Mr. Ron Schiller is the Range Engineering Section Head for NAWCWD’s Weapons Survivability Laboratory. He has supported survivability LFT&E efforts at China Lake for the past 20 years. Mr. Schiller holds a B.S. in mechanical engineering from California State University, Fresno, and an M.S. in mechanical engineering from California State University, Northridge.

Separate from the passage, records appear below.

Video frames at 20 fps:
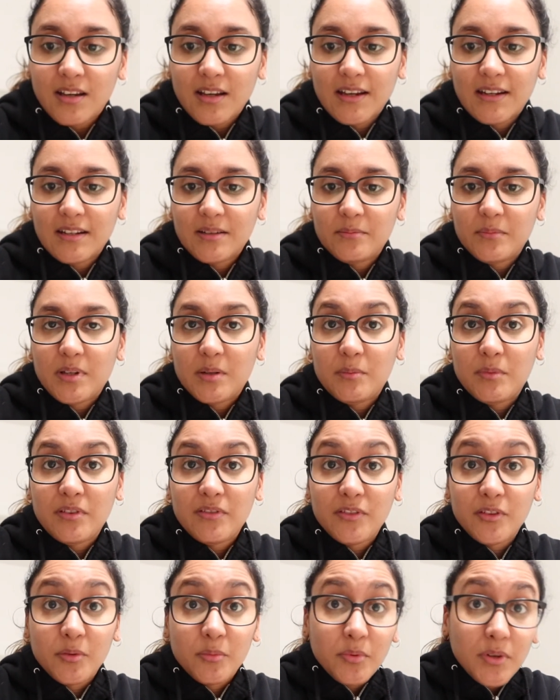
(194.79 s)
kind of made me
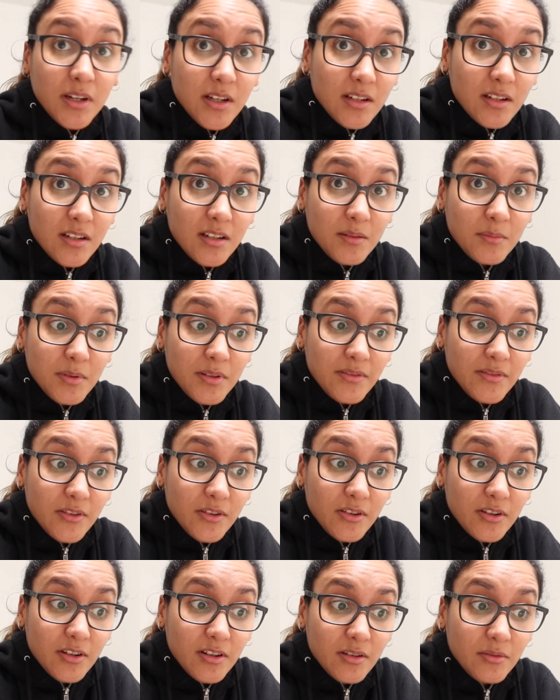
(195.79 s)
feel pregnant before
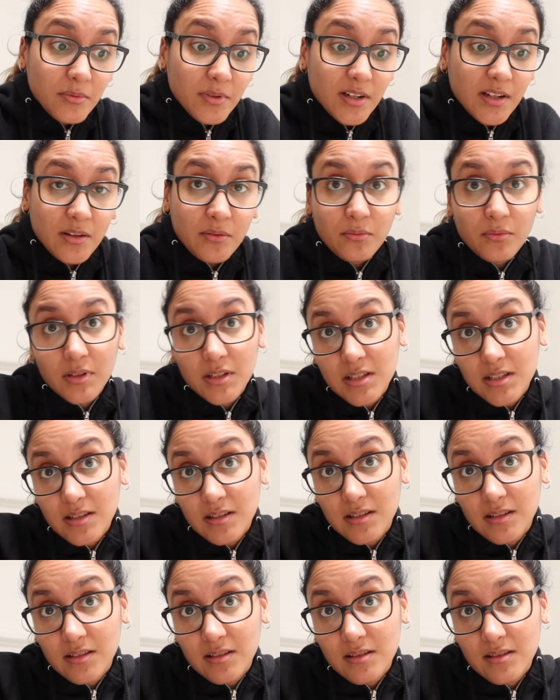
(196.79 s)
when I
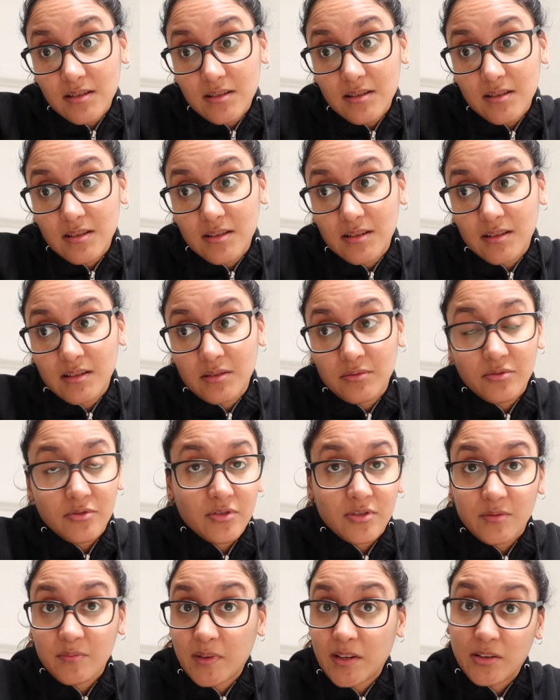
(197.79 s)
wasn't and it was
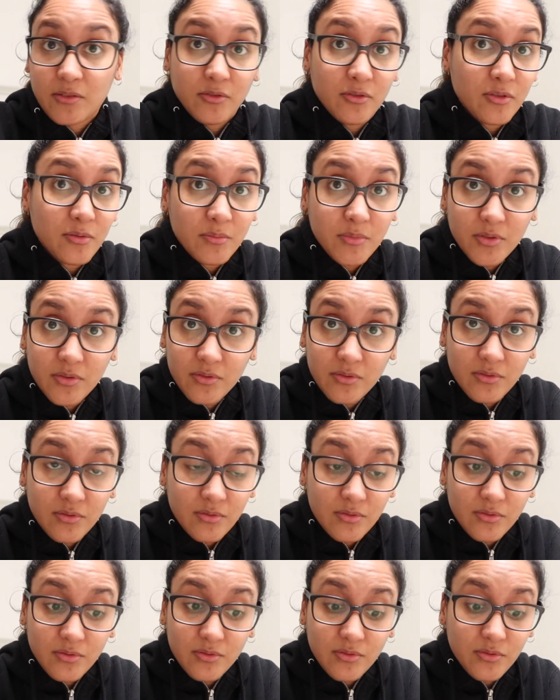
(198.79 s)
just my
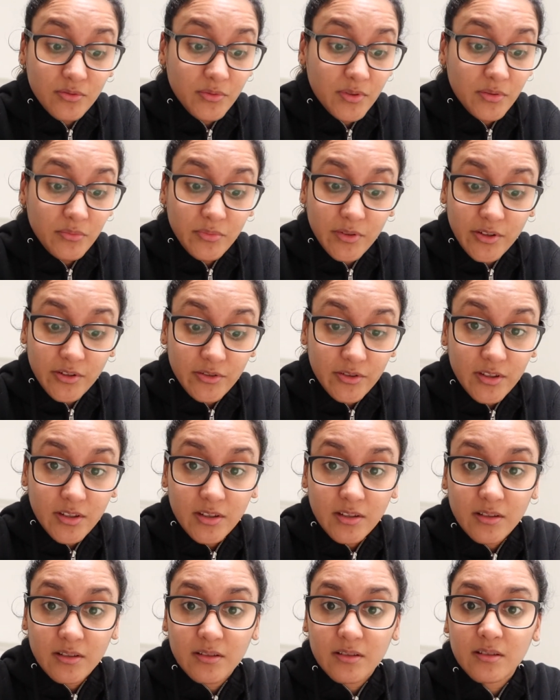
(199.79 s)
hormones doing weird
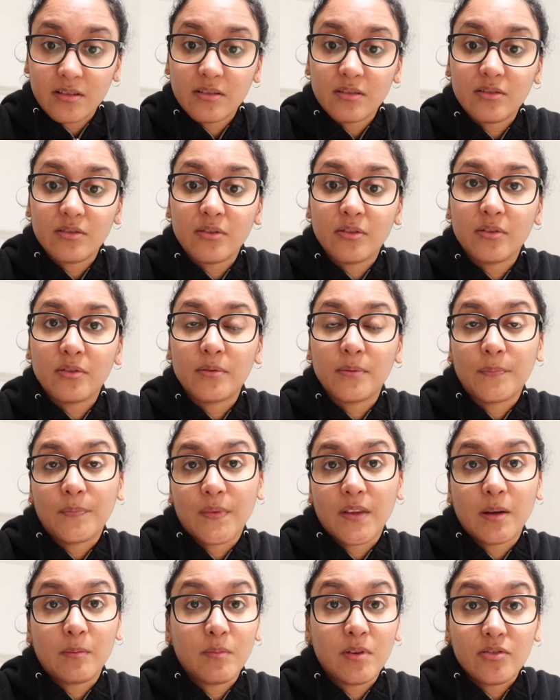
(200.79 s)
things so
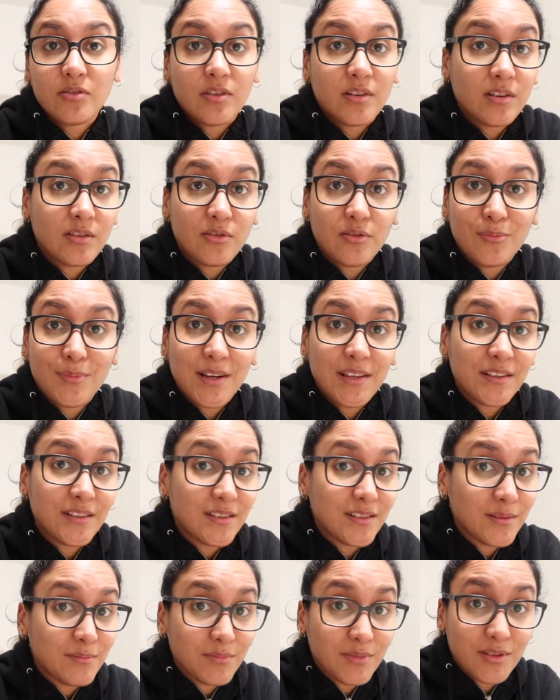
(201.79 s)
I'm not trying to go by the
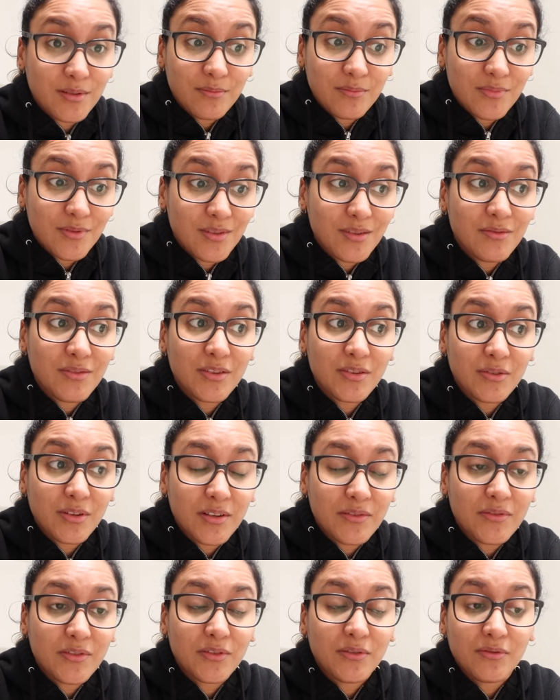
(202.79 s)
symptoms even though
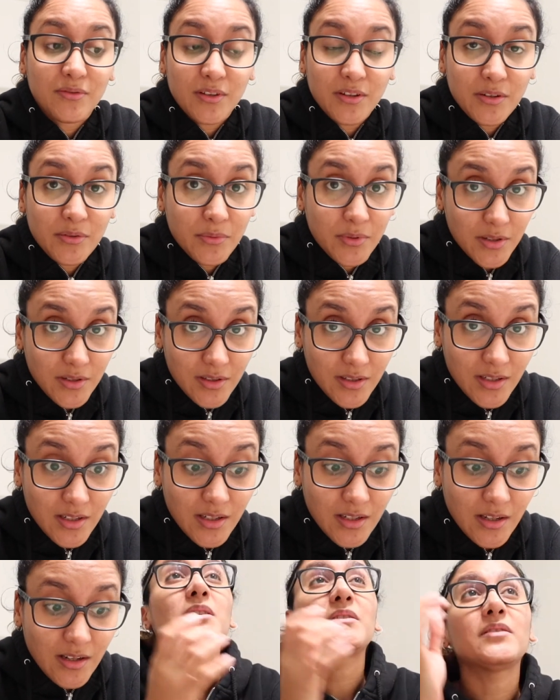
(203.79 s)
I feel very weird
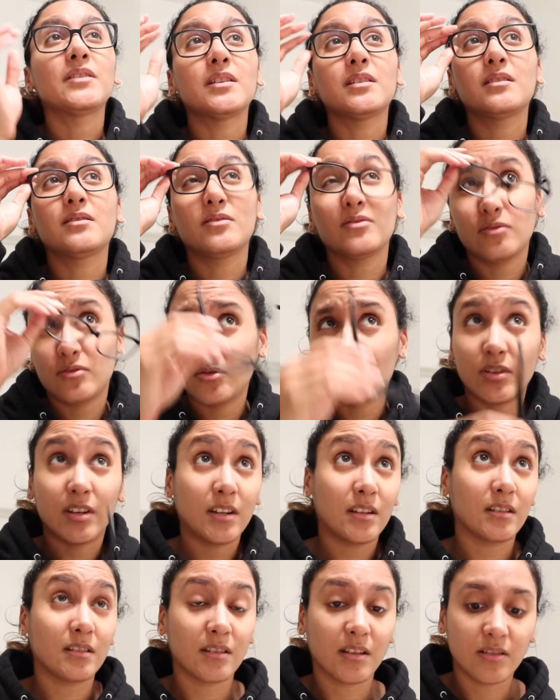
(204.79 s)
today. My face is so dry
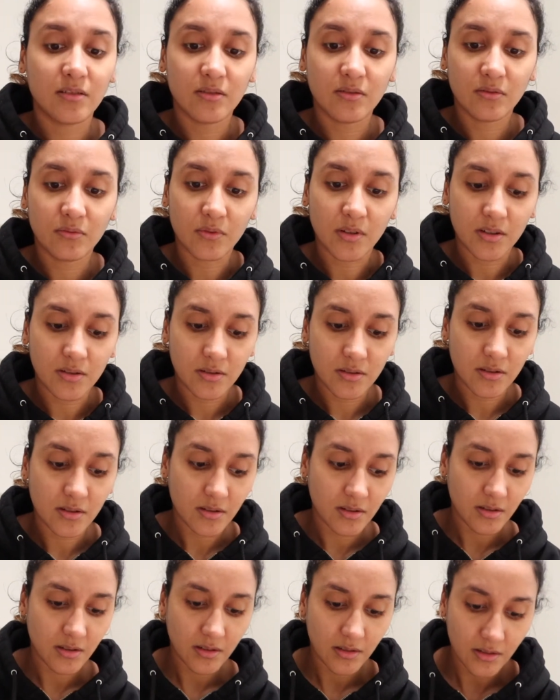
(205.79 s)
because I just washed
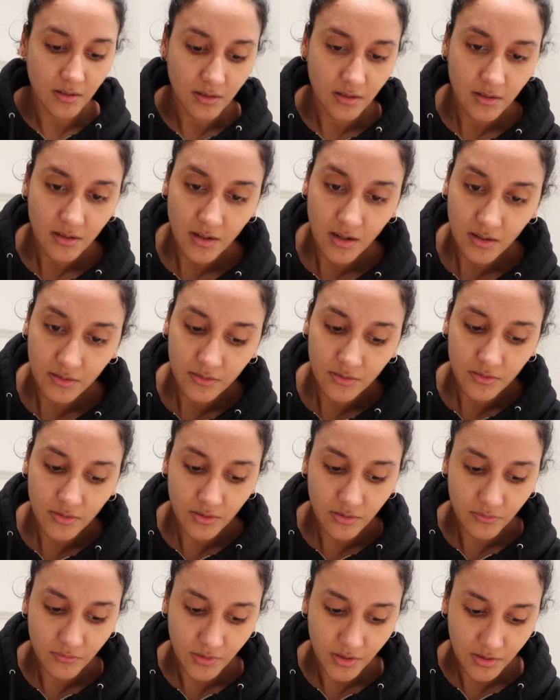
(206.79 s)
it and I was
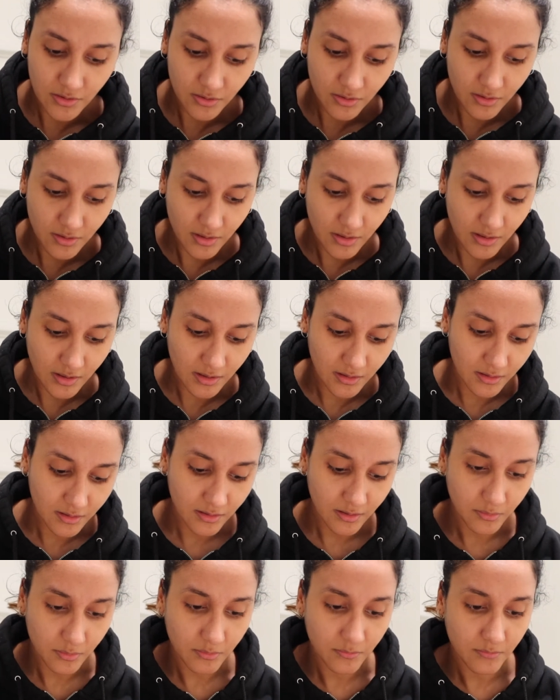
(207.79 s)
trying to rush to get
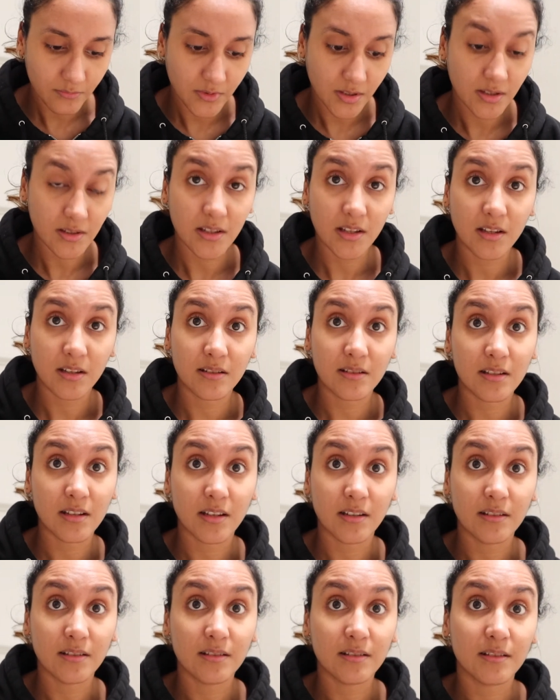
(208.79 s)
to take a
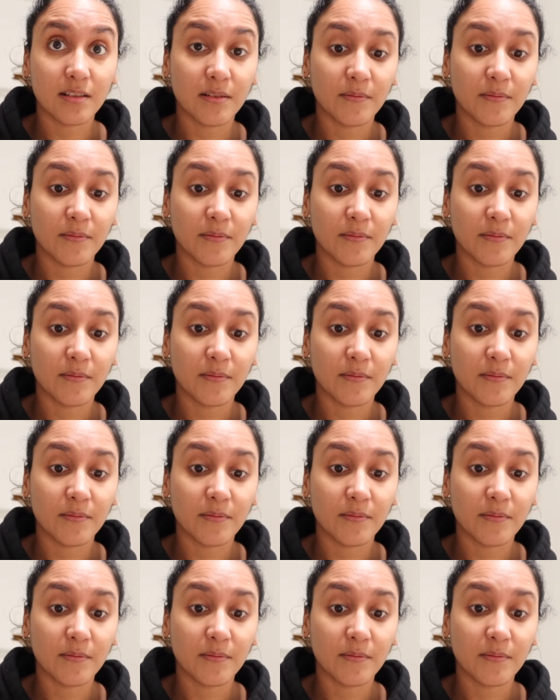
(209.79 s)
test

Mr. Mitch Shedden is a vulnerability analysis engineer for the Combat Effectiveness and Vulnerability Analysis Branch, AFLCMC/EZJA. For the past 5 years, he has provided M&S subject-matter expertise in support of LFT&E for Acquisition Category I programs. Mr. Shedden holds a B.S. in mechanical engineering and an M.S. in materials science engineering from Ohio State University.

Mr. John Haas is the Vice President of Technical Services for Skyward, Ltd. His 25-year career in aircraft survivability/vulnerability testing and analysis has included ballistic live fire test and evaluations of numerous Air Force and Navy aircraft, as well as programs to assess threat weapon characterizations, evaluate materials, and evaluate vulnerability reduction concepts. Mr. Haas holds a B.S. in engineering physics from Ohio State University and an M.B.A. from Wright State University.